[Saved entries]
☆ ☆ ☆

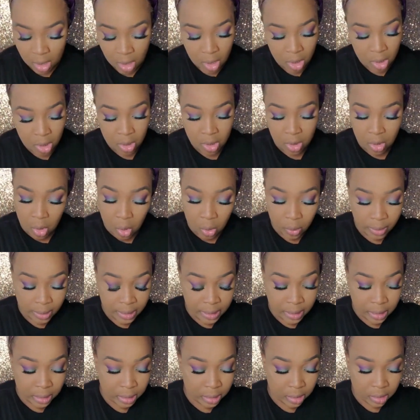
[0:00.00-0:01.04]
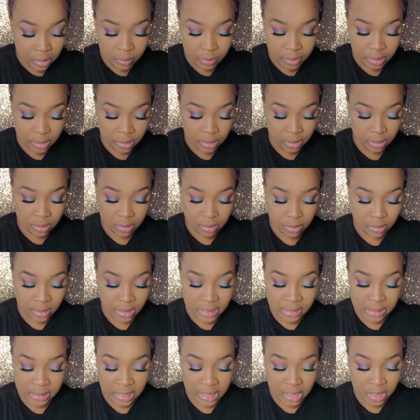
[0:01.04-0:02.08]
You only need a little bit. They
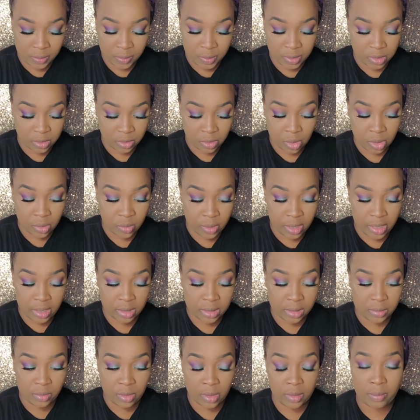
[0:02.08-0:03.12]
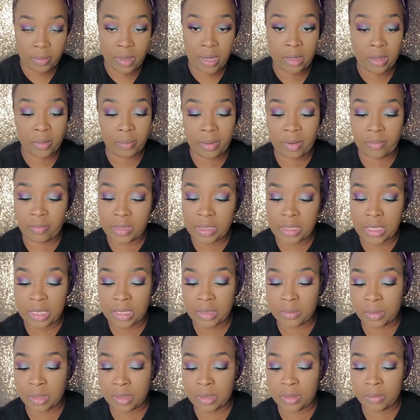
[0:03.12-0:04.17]
say you're supposed to throw away your makeup every 6
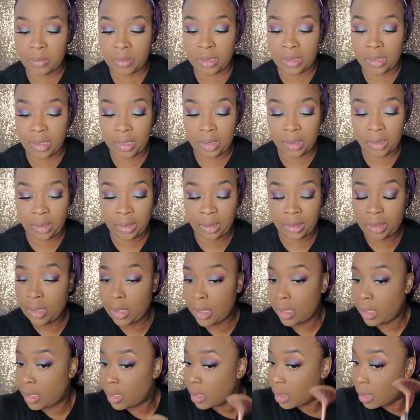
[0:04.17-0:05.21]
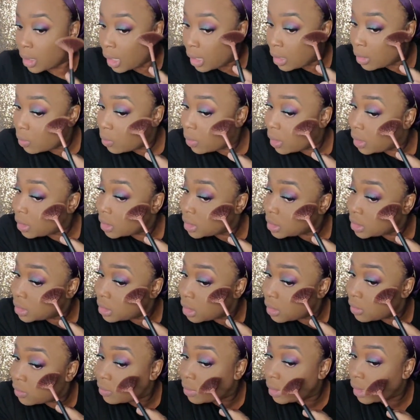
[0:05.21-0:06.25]
months. But honey, not the way this
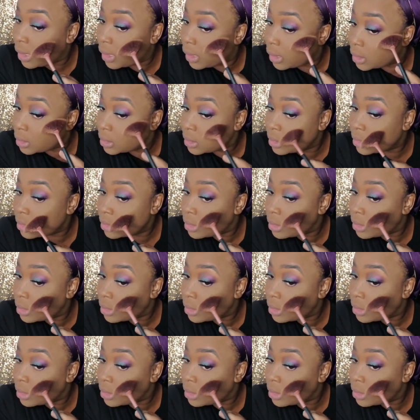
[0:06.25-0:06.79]
stuff lasts.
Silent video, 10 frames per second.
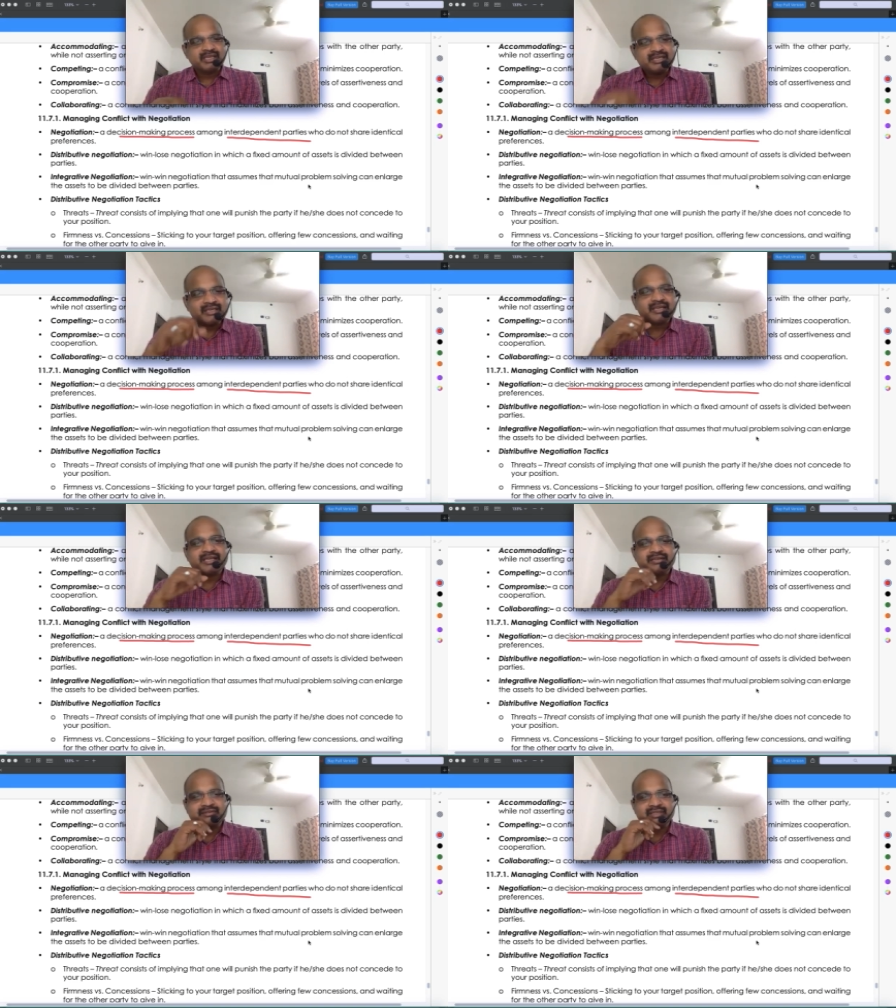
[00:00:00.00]

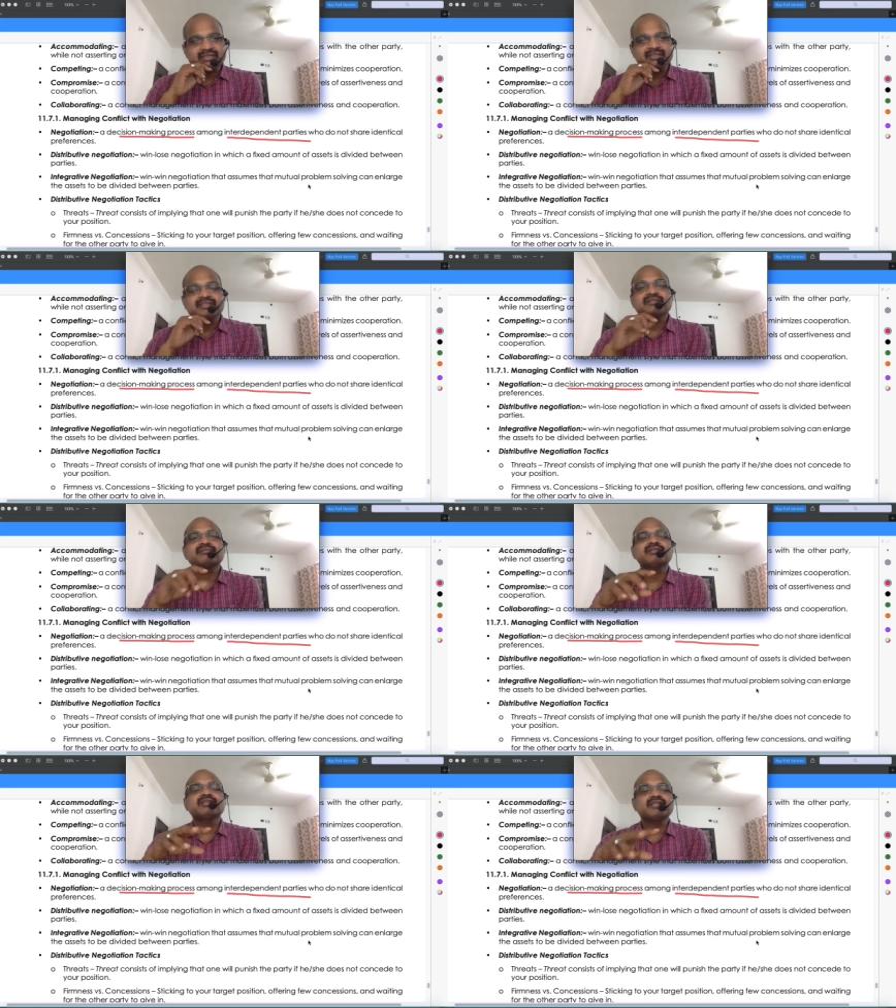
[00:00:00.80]
integrative uh,
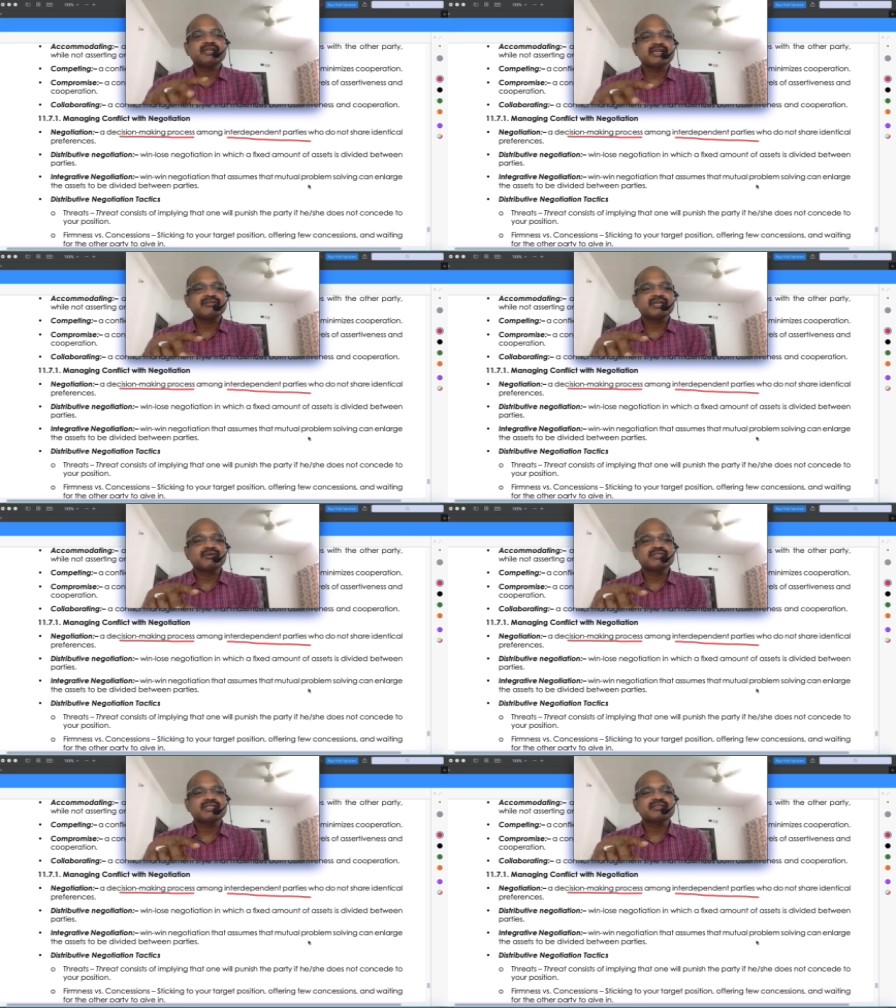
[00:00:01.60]
integrative
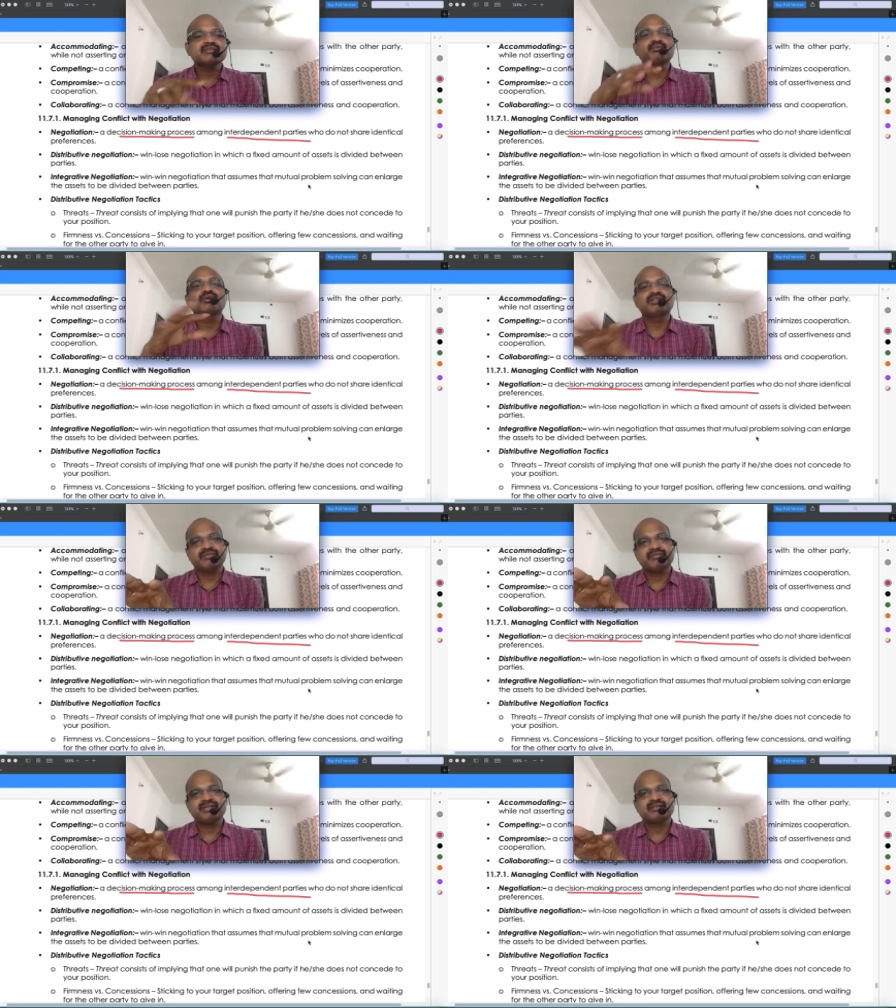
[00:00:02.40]
negotiation both
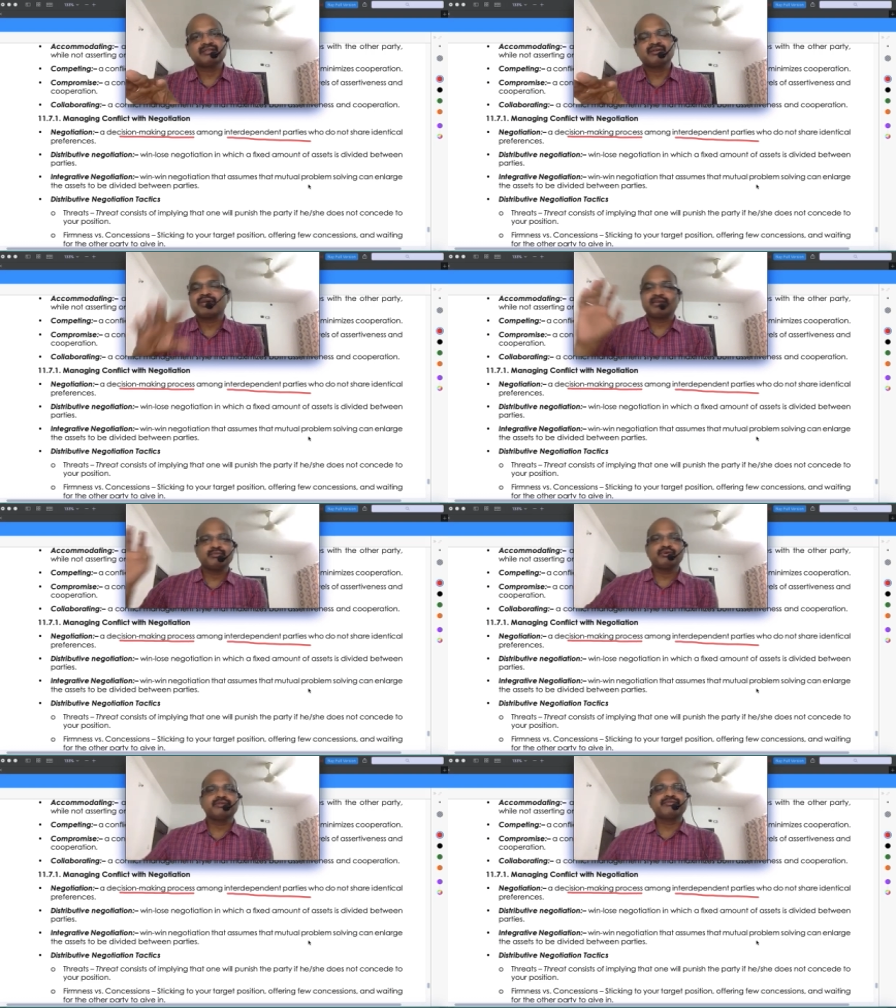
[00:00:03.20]
will win okay
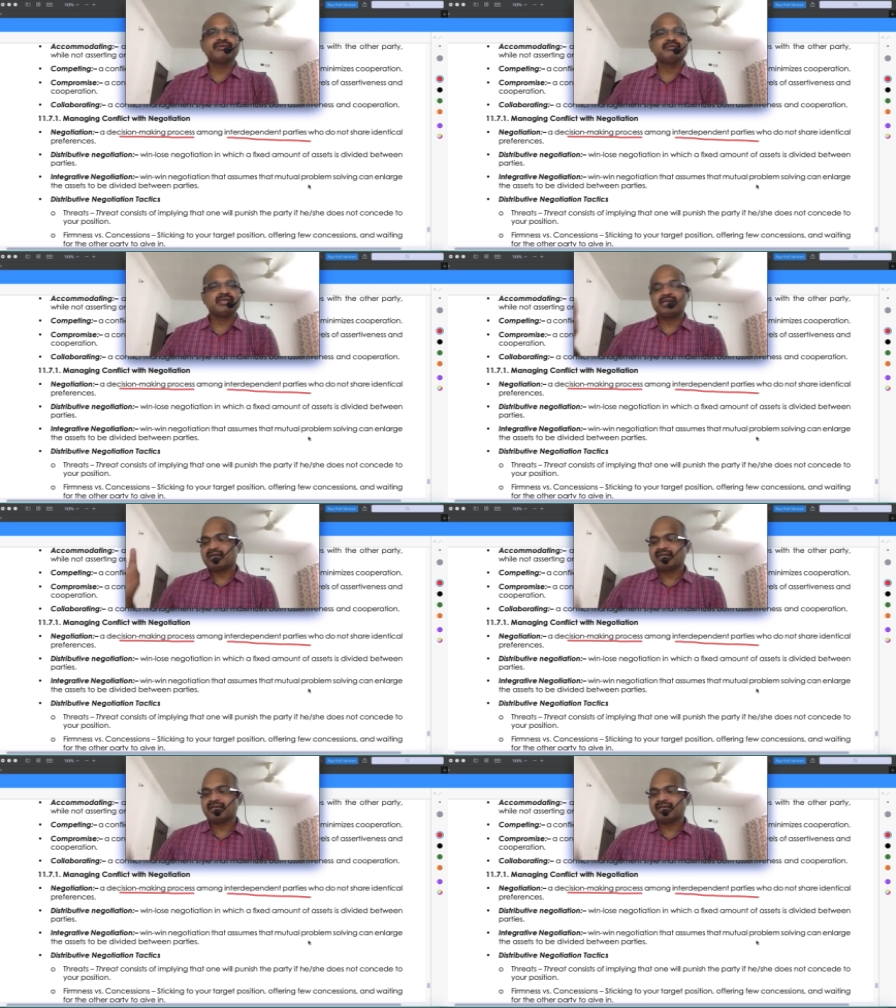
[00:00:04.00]
both of you I,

☆ ☆ ☆

• _Task to complete_
Using the data above, print every line exactly, omitting pictures.

• _Output for this task_
[0:00.00-0:01.04]
[0:01.04-0:02.08]
You only need a little bit. They
[0:02.08-0:03.12]
[0:03.12-0:04.17]
say you're supposed to throw away your makeup every 6
[0:04.17-0:05.21]
[0:05.21-0:06.25]
months. But honey, not the way this
[0:06.25-0:06.79]
stuff lasts.
Silent video, 10 frames per second.
[00:00:00.00]

[00:00:00.80]
integrative uh,
[00:00:01.60]
integrative
[00:00:02.40]
negotiation both
[00:00:03.20]
will win okay
[00:00:04.00]
both of you I,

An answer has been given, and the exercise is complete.